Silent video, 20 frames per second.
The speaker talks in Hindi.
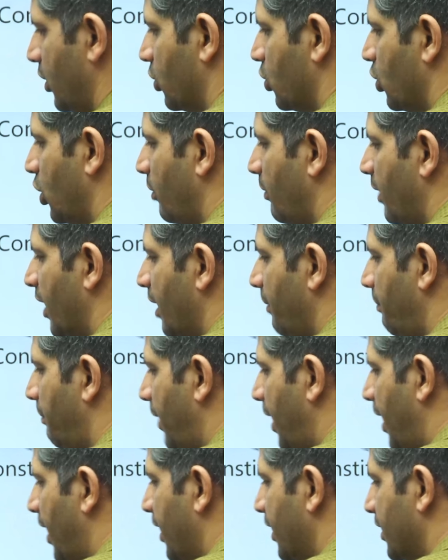तो हमारा
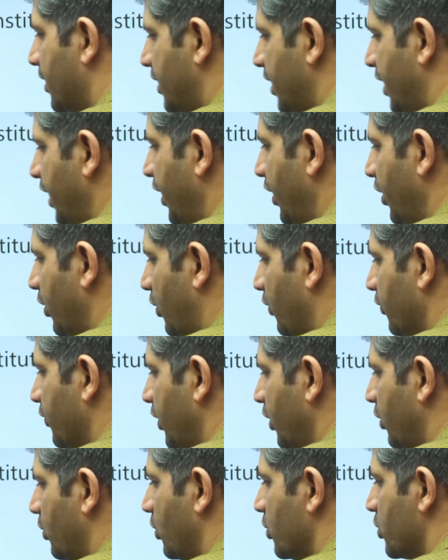पार्ट थ्री ऑफ
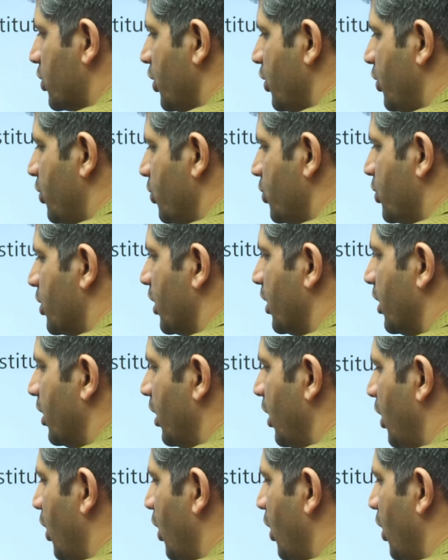द कॉन्स्टिट्यूशन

● **Task prompt**: Restate each line above exactly, keeping pictures out.

● **Task result**:
Silent video, 20 frames per second.
The speaker talks in Hindi.
तो हमारा
पार्ट थ्री ऑफ
द कॉन्स्टिट्यूशन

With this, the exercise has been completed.